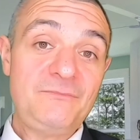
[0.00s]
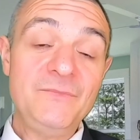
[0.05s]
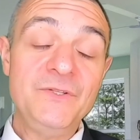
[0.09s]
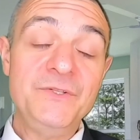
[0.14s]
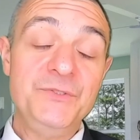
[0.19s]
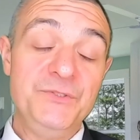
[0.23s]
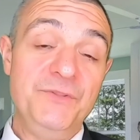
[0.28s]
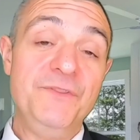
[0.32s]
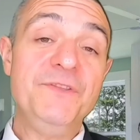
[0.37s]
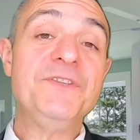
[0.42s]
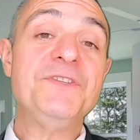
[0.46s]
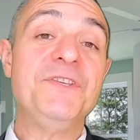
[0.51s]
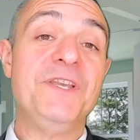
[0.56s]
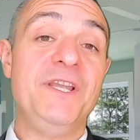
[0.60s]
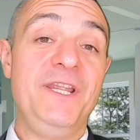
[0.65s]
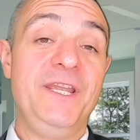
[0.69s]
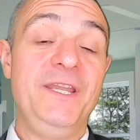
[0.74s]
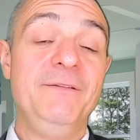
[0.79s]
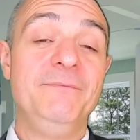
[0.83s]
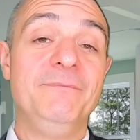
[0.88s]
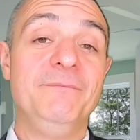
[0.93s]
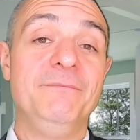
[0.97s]
to the
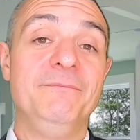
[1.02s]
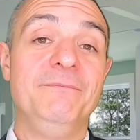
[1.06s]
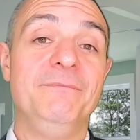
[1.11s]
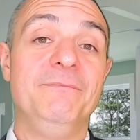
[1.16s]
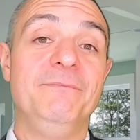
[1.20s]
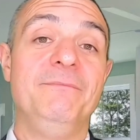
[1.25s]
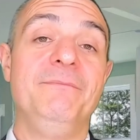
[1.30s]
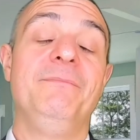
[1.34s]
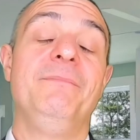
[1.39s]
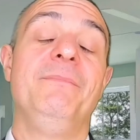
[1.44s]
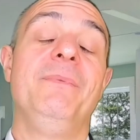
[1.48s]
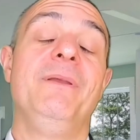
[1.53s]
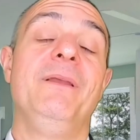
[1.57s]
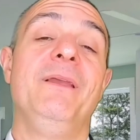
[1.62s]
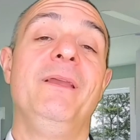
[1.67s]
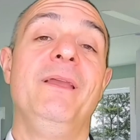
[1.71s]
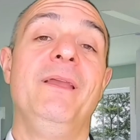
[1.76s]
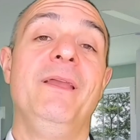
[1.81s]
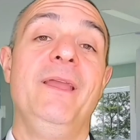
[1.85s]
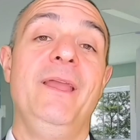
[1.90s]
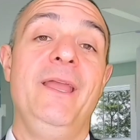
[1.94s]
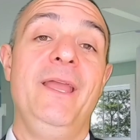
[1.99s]
city,
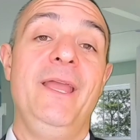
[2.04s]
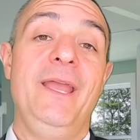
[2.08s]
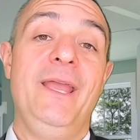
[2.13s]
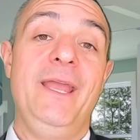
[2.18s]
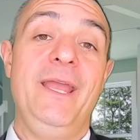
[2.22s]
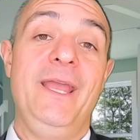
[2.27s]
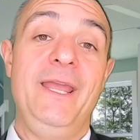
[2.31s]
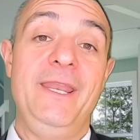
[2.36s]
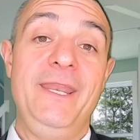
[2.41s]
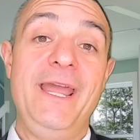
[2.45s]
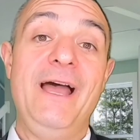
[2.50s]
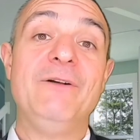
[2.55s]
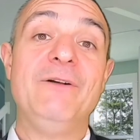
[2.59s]
and now it's a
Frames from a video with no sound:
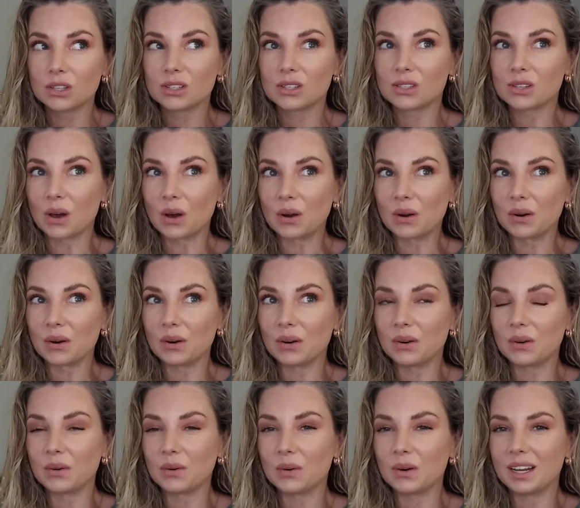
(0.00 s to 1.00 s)

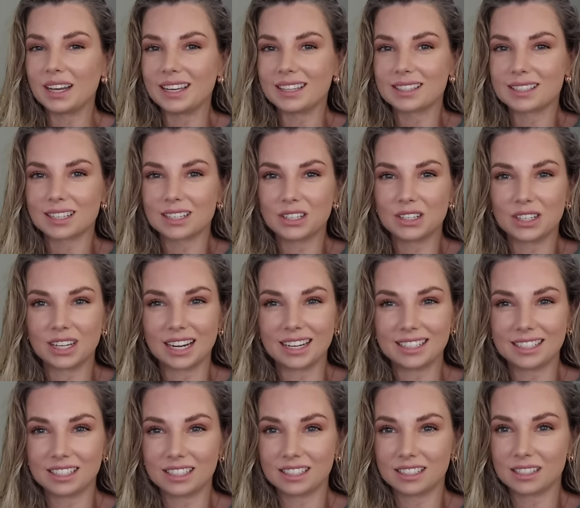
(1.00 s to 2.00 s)
So it's a good
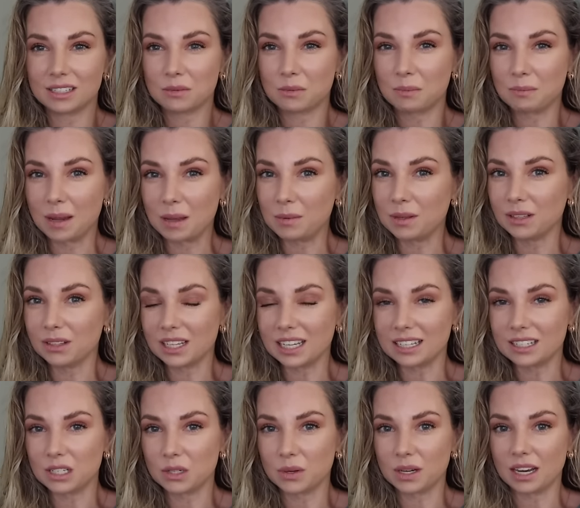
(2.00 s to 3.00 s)
idea to maybe look
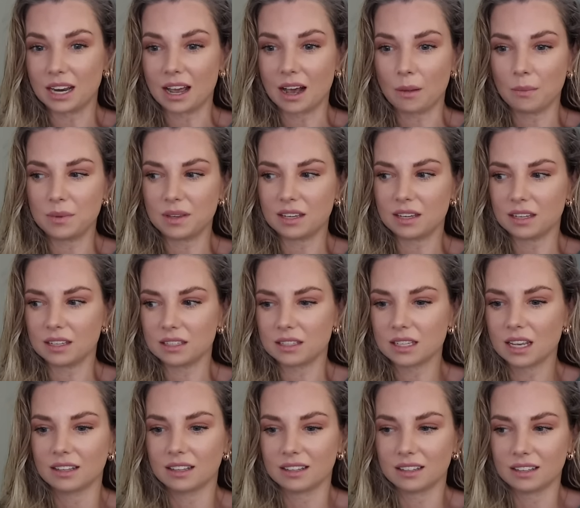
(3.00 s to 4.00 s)
into it now, because
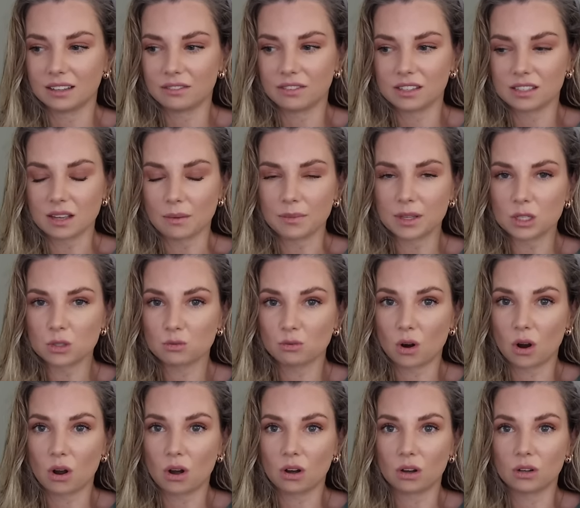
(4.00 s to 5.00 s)
like, if something's
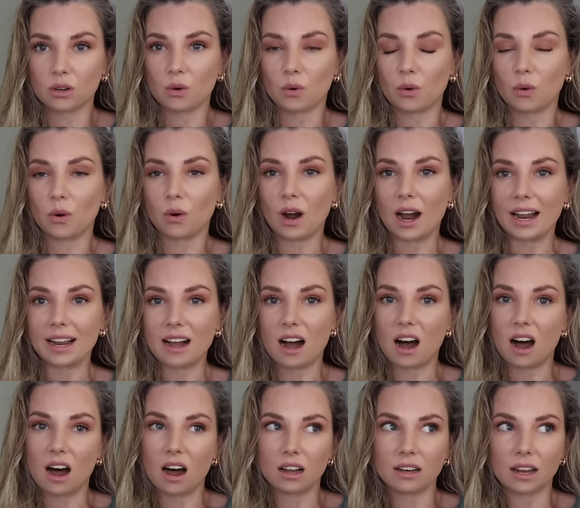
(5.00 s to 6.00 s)
wrong or I
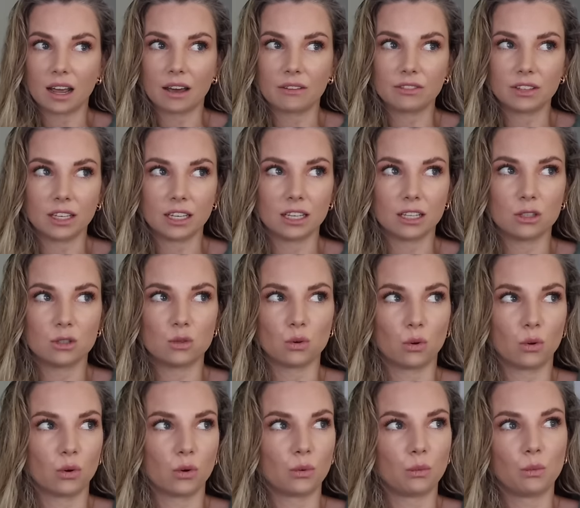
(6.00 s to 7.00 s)
can't have kids
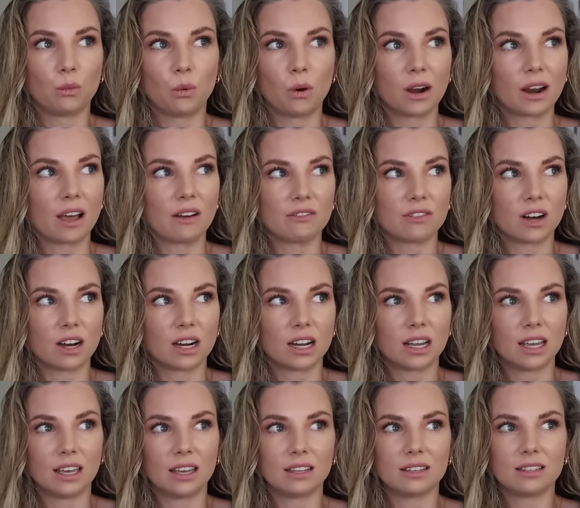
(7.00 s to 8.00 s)
or whatever,
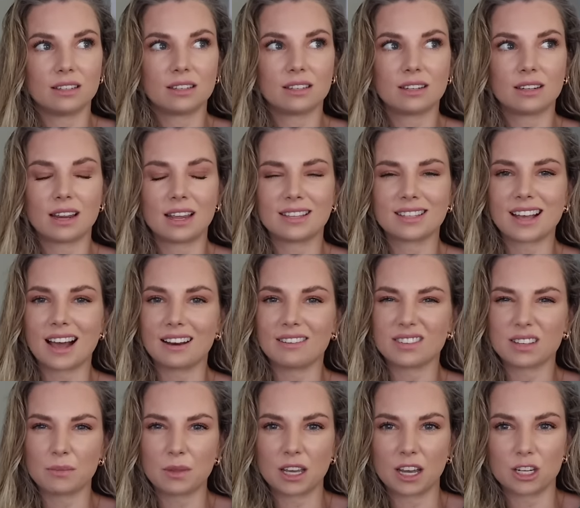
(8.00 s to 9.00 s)
it's kind
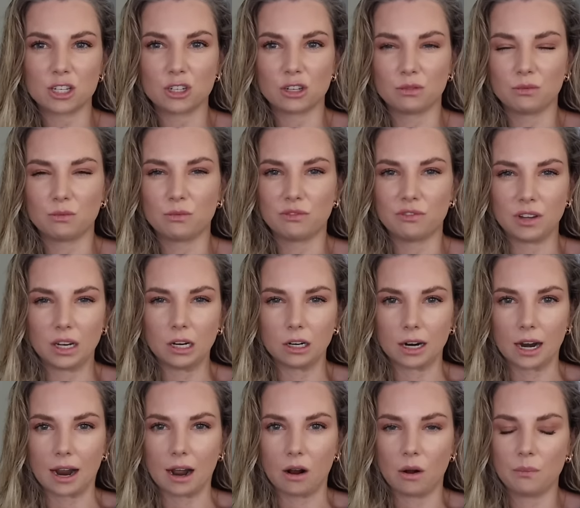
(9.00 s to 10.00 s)
of something I should
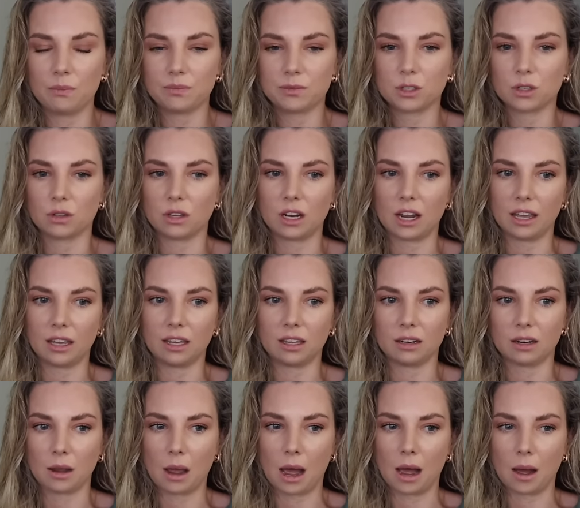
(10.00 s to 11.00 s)
figure out so that I
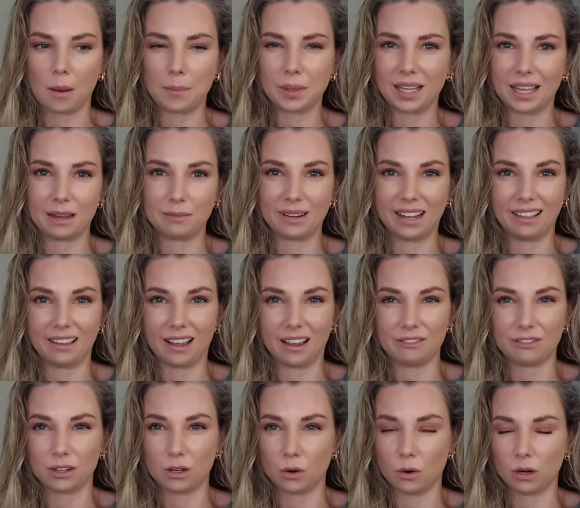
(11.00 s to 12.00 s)
can plan my
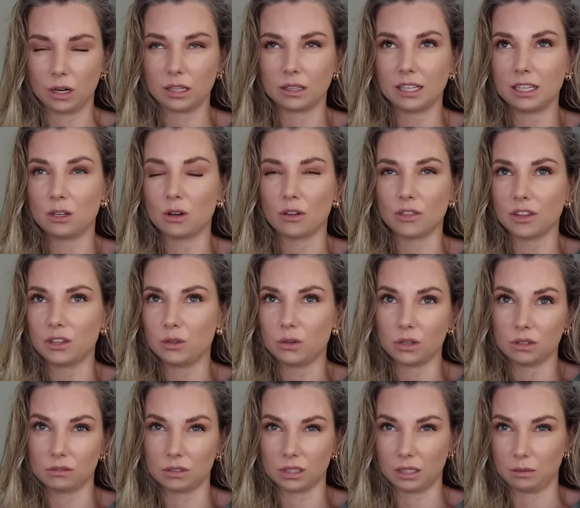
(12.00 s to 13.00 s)
life accordingly. Not that you
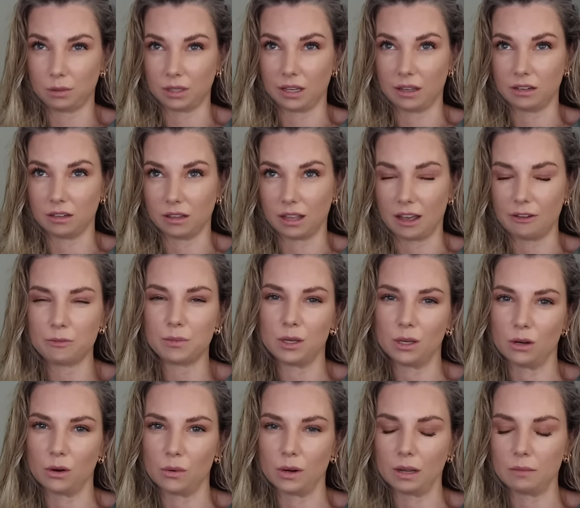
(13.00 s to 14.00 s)
can really plan your life, but
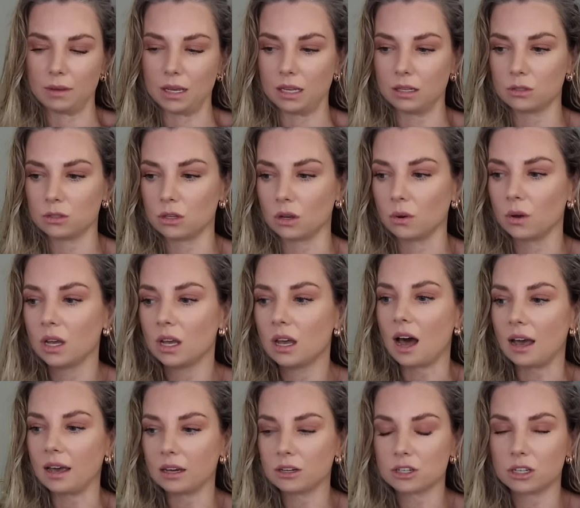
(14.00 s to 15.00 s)
you know what I mean. So
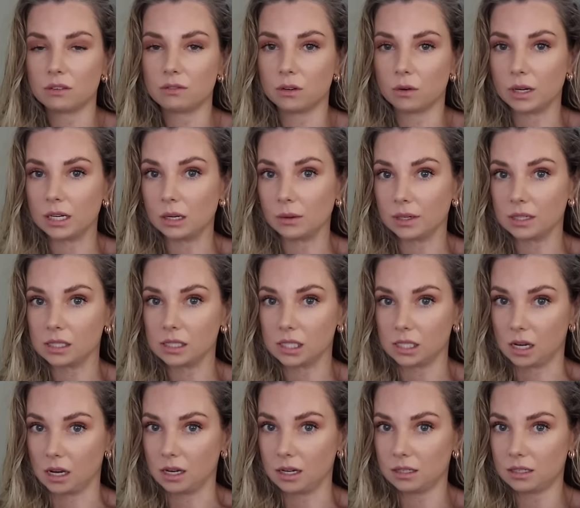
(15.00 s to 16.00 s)
I actually have no idea where to
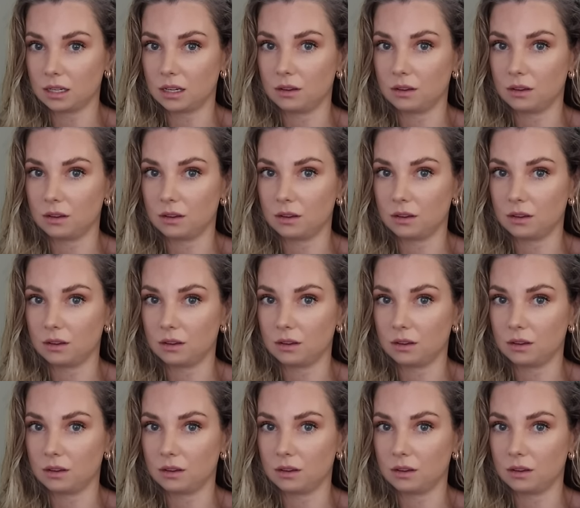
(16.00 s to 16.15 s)
start.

· · · · · · ·

**To do:** Write out the material exactly, excluding pictures.

**Task answer:**
[0.00s]
[0.05s]
[0.09s]
[0.14s]
[0.19s]
[0.23s]
[0.28s]
[0.32s]
[0.37s]
[0.42s]
[0.46s]
[0.51s]
[0.56s]
[0.60s]
[0.65s]
[0.69s]
[0.74s]
[0.79s]
[0.83s]
[0.88s]
[0.93s]
[0.97s]
to the
[1.02s]
[1.06s]
[1.11s]
[1.16s]
[1.20s]
[1.25s]
[1.30s]
[1.34s]
[1.39s]
[1.44s]
[1.48s]
[1.53s]
[1.57s]
[1.62s]
[1.67s]
[1.71s]
[1.76s]
[1.81s]
[1.85s]
[1.90s]
[1.94s]
[1.99s]
city,
[2.04s]
[2.08s]
[2.13s]
[2.18s]
[2.22s]
[2.27s]
[2.31s]
[2.36s]
[2.41s]
[2.45s]
[2.50s]
[2.55s]
[2.59s]
and now it's a
Frames from a video with no sound:
(0.00 s to 1.00 s)

(1.00 s to 2.00 s)
So it's a good
(2.00 s to 3.00 s)
idea to maybe look
(3.00 s to 4.00 s)
into it now, because
(4.00 s to 5.00 s)
like, if something's
(5.00 s to 6.00 s)
wrong or I
(6.00 s to 7.00 s)
can't have kids
(7.00 s to 8.00 s)
or whatever,
(8.00 s to 9.00 s)
it's kind
(9.00 s to 10.00 s)
of something I should
(10.00 s to 11.00 s)
figure out so that I
(11.00 s to 12.00 s)
can plan my
(12.00 s to 13.00 s)
life accordingly. Not that you
(13.00 s to 14.00 s)
can really plan your life, but
(14.00 s to 15.00 s)
you know what I mean. So
(15.00 s to 16.00 s)
I actually have no idea where to
(16.00 s to 16.15 s)
start.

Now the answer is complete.